While I’m not the biggest fan of Chinese stocks, I can appreciate HOLI for its relevancy in a still-rising economic power. Indeed, if we elect another president who spouts useless mantras that tickle the soul but do nothing for the wallet, China will almost certainly overtake us.
I’m hoping that scenario doesn’t become a reality anytime soon. But from a purely investment point-of-view, you can trust HOLI stock. If we’ve learned anything, it’s that progress doesn’t stop for anyone.
MKS Instruments (MKSI)
A leading producer of customizable automation platforms, MKS Instruments (NASDAQ:MKSI) is one of the lesser-known automation stocks. That’s a benefit to shrewd investors, who can look at the company’s fundamental strengths. For instance, MKS stock is buoyed by the organization’s strong profitability and growth metrics, as well as a reasonably stable balance sheet.

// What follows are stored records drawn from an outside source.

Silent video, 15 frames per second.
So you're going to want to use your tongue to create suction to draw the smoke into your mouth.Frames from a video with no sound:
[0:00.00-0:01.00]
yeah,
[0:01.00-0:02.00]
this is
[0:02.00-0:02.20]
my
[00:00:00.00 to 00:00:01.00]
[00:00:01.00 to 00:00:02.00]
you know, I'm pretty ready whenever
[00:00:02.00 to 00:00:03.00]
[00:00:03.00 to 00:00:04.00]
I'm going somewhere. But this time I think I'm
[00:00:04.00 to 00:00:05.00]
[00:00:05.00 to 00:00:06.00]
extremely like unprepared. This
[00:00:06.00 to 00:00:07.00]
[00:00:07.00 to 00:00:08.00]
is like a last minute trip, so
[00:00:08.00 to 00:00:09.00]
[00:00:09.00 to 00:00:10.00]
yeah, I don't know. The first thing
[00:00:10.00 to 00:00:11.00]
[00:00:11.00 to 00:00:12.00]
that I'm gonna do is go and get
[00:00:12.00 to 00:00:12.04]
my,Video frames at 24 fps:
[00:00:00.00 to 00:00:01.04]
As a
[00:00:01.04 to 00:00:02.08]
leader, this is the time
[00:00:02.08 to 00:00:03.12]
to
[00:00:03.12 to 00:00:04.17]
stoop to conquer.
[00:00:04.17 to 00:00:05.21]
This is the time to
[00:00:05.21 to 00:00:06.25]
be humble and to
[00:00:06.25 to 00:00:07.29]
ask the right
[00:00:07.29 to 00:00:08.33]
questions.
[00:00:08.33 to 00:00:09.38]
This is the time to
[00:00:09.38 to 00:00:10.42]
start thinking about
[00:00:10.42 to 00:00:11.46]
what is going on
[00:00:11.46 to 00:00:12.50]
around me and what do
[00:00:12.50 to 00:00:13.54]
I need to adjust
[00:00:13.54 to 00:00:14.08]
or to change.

But what really caught my attention was MKS’ business diversity. Along with its semiconductor, industrial technologies and biologics divisions, MKS also features prominently in defense. Specifically, the company manufacturers LIDAR, which is a ranging and remote sensing system. As defense and security concerns transition to asymmetric threats, meeting 21st century problems with equitable solutions is a non-negotiable.
The profound benefits associated with the company haven’t gone unnoticed. On a YTD basis, MKSI is up over 56%, making it one of the best-performing automation stocks. Considering last year’s high of over $127, MKSI still has room to run.
Mitsubishi Electric (MIELY)
Over the last few years, Japanese companies have disappointed contrarians hoping for a comeback. While many names were energized following Japan Prime Minister Shinzo Abe’s election victory, they failed to convincingly maintain their momentum. Others, like Mitsubishi Electric (OTCMKTS:MIELY), simply collapsed. Last year, MIELY stock hemorrhaged 34%.
This year, though, the narrative is different, with shares up over 22%. It doesn’t make up for the losses that shareholders incurred last year. However, it is a significant start. More importantly, the fundamentals are in place for a comeback. Despite the ugliness surrounding the company — and Japan as a whole — Mitsubishi is a leader in robotics and industrial electronics.
For instance, Mitsubishi developed the world’s fastest elevator in China’s tallest building. That’s quite an achievement, considering the historical hostilities between the two nations. Since global economic activity is shifting eastward, you’ll do well to look into MIELY stock.
As of this writing, Josh Enomoto did not hold a position in any of the aforementioned securities.